[Start of Attachment]

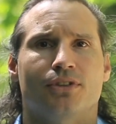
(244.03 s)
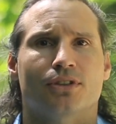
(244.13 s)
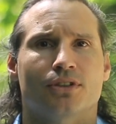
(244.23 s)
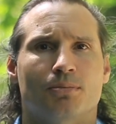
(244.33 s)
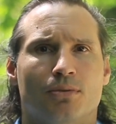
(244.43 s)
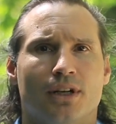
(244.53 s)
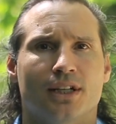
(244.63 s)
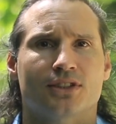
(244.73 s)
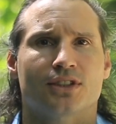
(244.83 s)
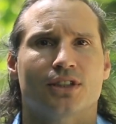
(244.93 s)
If you're
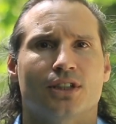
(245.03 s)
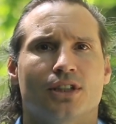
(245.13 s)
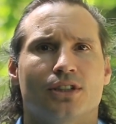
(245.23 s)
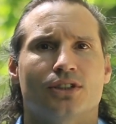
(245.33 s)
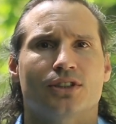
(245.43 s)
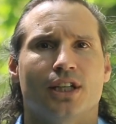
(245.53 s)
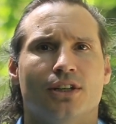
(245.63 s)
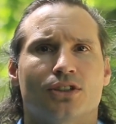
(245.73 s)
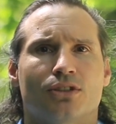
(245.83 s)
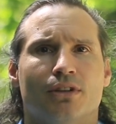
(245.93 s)
depressed, just
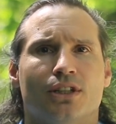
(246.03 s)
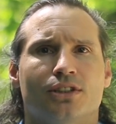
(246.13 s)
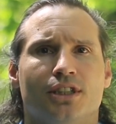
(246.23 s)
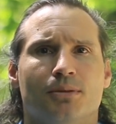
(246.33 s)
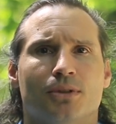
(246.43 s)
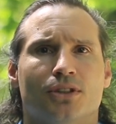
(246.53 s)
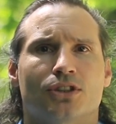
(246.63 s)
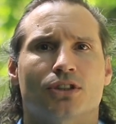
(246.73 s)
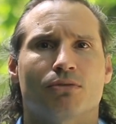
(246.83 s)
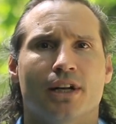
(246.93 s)
take your surrender deeper.
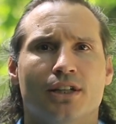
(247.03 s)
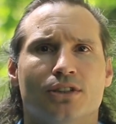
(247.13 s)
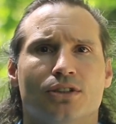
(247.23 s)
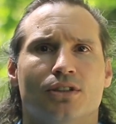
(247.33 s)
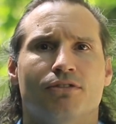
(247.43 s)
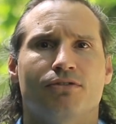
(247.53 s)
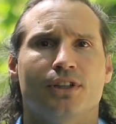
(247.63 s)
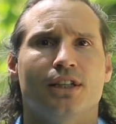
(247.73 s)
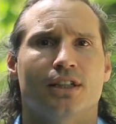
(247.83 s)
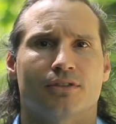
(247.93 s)
Surrender to the
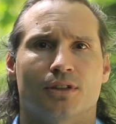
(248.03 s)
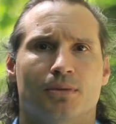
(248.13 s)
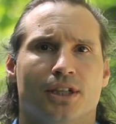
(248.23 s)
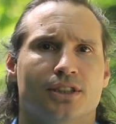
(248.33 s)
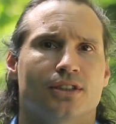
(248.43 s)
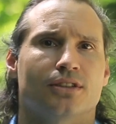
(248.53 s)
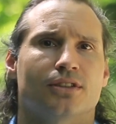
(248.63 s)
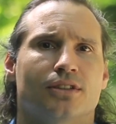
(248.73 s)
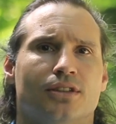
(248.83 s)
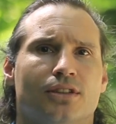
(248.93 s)
feeling of depression.
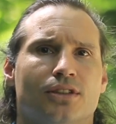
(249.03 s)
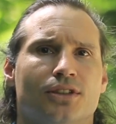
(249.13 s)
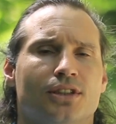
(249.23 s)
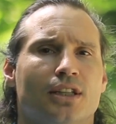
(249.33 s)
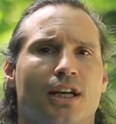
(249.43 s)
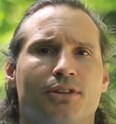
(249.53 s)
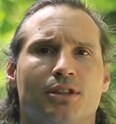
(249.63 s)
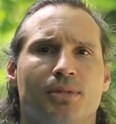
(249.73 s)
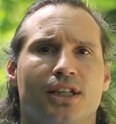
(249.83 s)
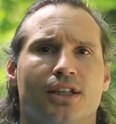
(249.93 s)
Just allow
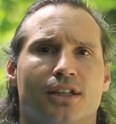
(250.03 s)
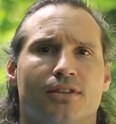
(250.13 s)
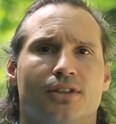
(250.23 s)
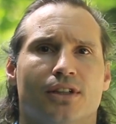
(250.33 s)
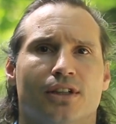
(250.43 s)
it to be there.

[End of Attachment]

:: WHAT IS BEING ASKED ::
Copy out the listing above in full and keep the pictures out.

:: SOLVED PROBLEM ::
(244.03 s)
(244.13 s)
(244.23 s)
(244.33 s)
(244.43 s)
(244.53 s)
(244.63 s)
(244.73 s)
(244.83 s)
(244.93 s)
If you're
(245.03 s)
(245.13 s)
(245.23 s)
(245.33 s)
(245.43 s)
(245.53 s)
(245.63 s)
(245.73 s)
(245.83 s)
(245.93 s)
depressed, just
(246.03 s)
(246.13 s)
(246.23 s)
(246.33 s)
(246.43 s)
(246.53 s)
(246.63 s)
(246.73 s)
(246.83 s)
(246.93 s)
take your surrender deeper.
(247.03 s)
(247.13 s)
(247.23 s)
(247.33 s)
(247.43 s)
(247.53 s)
(247.63 s)
(247.73 s)
(247.83 s)
(247.93 s)
Surrender to the
(248.03 s)
(248.13 s)
(248.23 s)
(248.33 s)
(248.43 s)
(248.53 s)
(248.63 s)
(248.73 s)
(248.83 s)
(248.93 s)
feeling of depression.
(249.03 s)
(249.13 s)
(249.23 s)
(249.33 s)
(249.43 s)
(249.53 s)
(249.63 s)
(249.73 s)
(249.83 s)
(249.93 s)
Just allow
(250.03 s)
(250.13 s)
(250.23 s)
(250.33 s)
(250.43 s)
it to be there.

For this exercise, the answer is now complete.